[PATCH v3 2/6] drm/xe: Track maximum GTs per tile on a per-platform basis

Matt Roper matthew.d.roper at intel.com
Tue Jul 1 16:55:17 UTC 2025


On Tue, Jul 01, 2025 at 10:35:50AM +0530, Riana Tauro wrote:
> Hi Matt
> 
> On 6/30/2025 11:04 PM, Matt Roper wrote:
> > Today all of our platforms fall into one of three cases:
> >   * Single tile platforms with a single (primary) GT
> >   * Single tile platforms with two GTs (primary + media)

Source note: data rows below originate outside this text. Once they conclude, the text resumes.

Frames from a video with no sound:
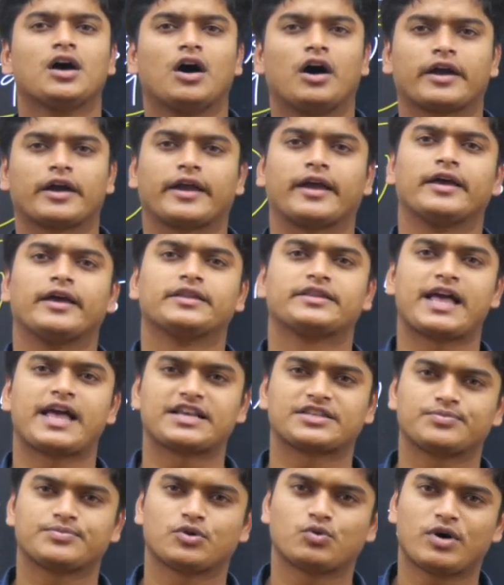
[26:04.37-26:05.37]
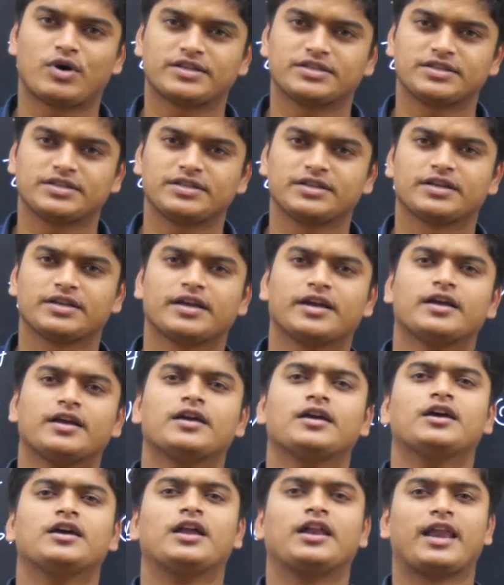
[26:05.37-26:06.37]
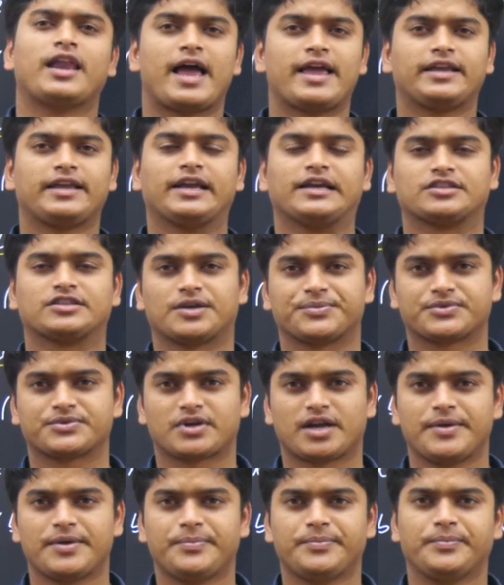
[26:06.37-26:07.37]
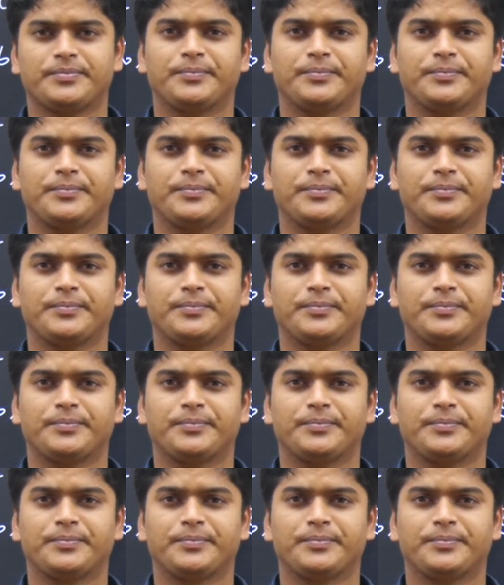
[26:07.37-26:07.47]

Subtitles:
Okay, thanks for watching. Like and subscribe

> >   * Two-tile platforms with a single GT (primary) in each
> > 
> > Our numbering of GTs has been a bit inconsistent between platforms
> > (e.g., GT1 is the media GT on some platforms, but the second tile's
> > primary GT on others).  In the future we'll likely have platforms that
> > are both multi-tile and multi-GT, which will make the situation more
> > confusing.  We could also wind up with more than just two types of GTs
> > at some point in the future.
> > 
> > Going forward we should standardize the way we assign uapi GT IDs to
> > internal GT structures.  Let's declare that for userspace GT ID n,
> > 
> >    GT[n]'s tile             = n / (max gt per tile)

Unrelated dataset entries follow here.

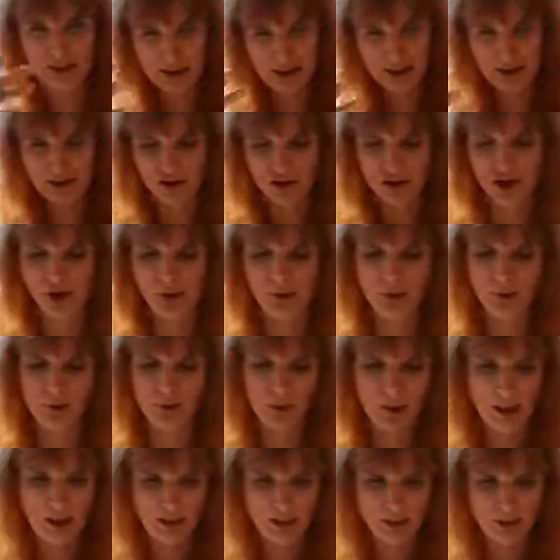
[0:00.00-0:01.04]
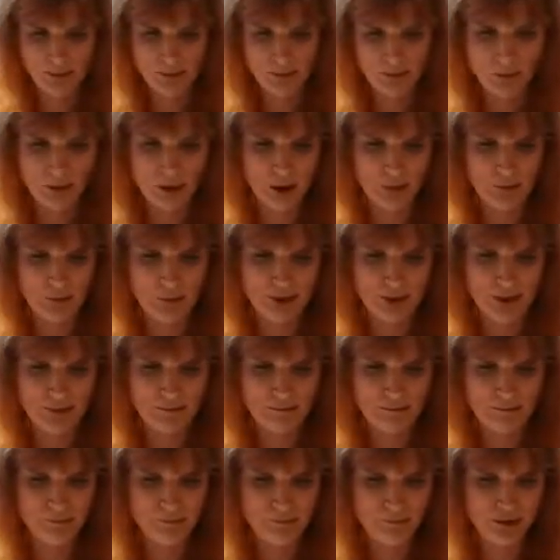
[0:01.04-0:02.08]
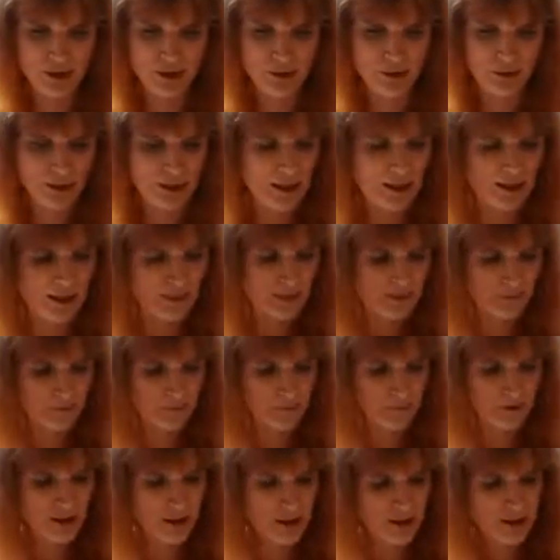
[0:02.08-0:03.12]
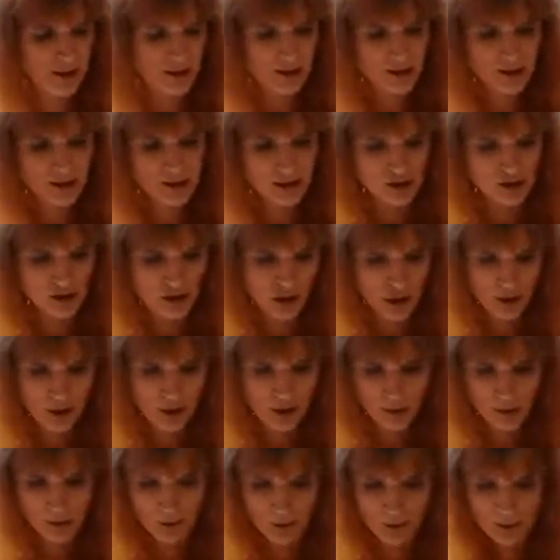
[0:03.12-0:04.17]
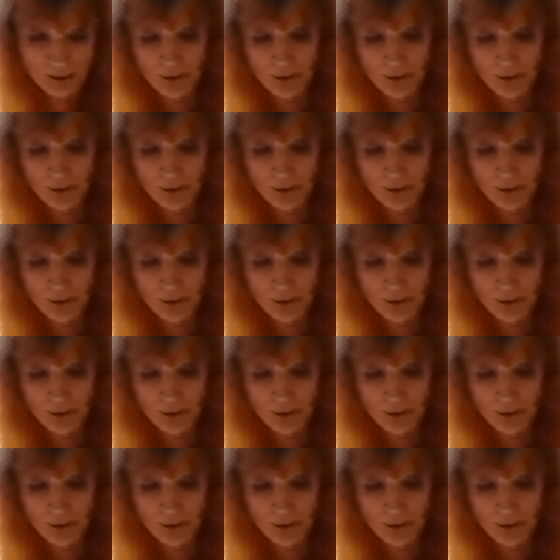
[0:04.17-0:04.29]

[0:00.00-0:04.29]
and I'll show you why in a moment. Okay? So,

> >    GT[n]'s slot within tile = n % (max gt per tile)
> > 
> > We don't want the GT numbering to change for any of our current
> > platforms since the current IDs are part of our ABI contract with
> > userspace so this means we should track the 'max gt per tile' value on a
> > per-platform basis rather than just using a single value across the
> > driver.  Encode this into device descriptors in xe_pci.c and use the
> > per-platform number for various checks in the code.  Constant
> > XE_MAX_GT_PER_TILE will remain just as the maximum across all platforms
> > for easy of sizing array allocations.
> > 
> > Reviewed-by: Lucas De Marchi <lucas.demarchi at intel.com>
> > Signed-off-by: Matt Roper <matthew.d.roper at intel.com>
> > ---
> >   drivers/gpu/drm/xe/xe_device.h       | 41 +++++++++++++---------------
> >   drivers/gpu/drm/xe/xe_device_types.h |  2 ++
> >   drivers/gpu/drm/xe/xe_pci.c          | 18 ++++++++++++
> >   drivers/gpu/drm/xe/xe_pmu.c          |  4 ++-
> >   drivers/gpu/drm/xe/xe_query.c        |  2 +-
> >   5 files changed, 43 insertions(+), 24 deletions(-)
> > 
> > diff --git a/drivers/gpu/drm/xe/xe_device.h b/drivers/gpu/drm/xe/xe_device.h
> > index e4da797a984b..4e719d398c88 100644
> > --- a/drivers/gpu/drm/xe/xe_device.h
> > +++ b/drivers/gpu/drm/xe/xe_device.h
> > @@ -60,35 +60,32 @@ static inline struct xe_tile *xe_device_get_root_tile(struct xe_device *xe)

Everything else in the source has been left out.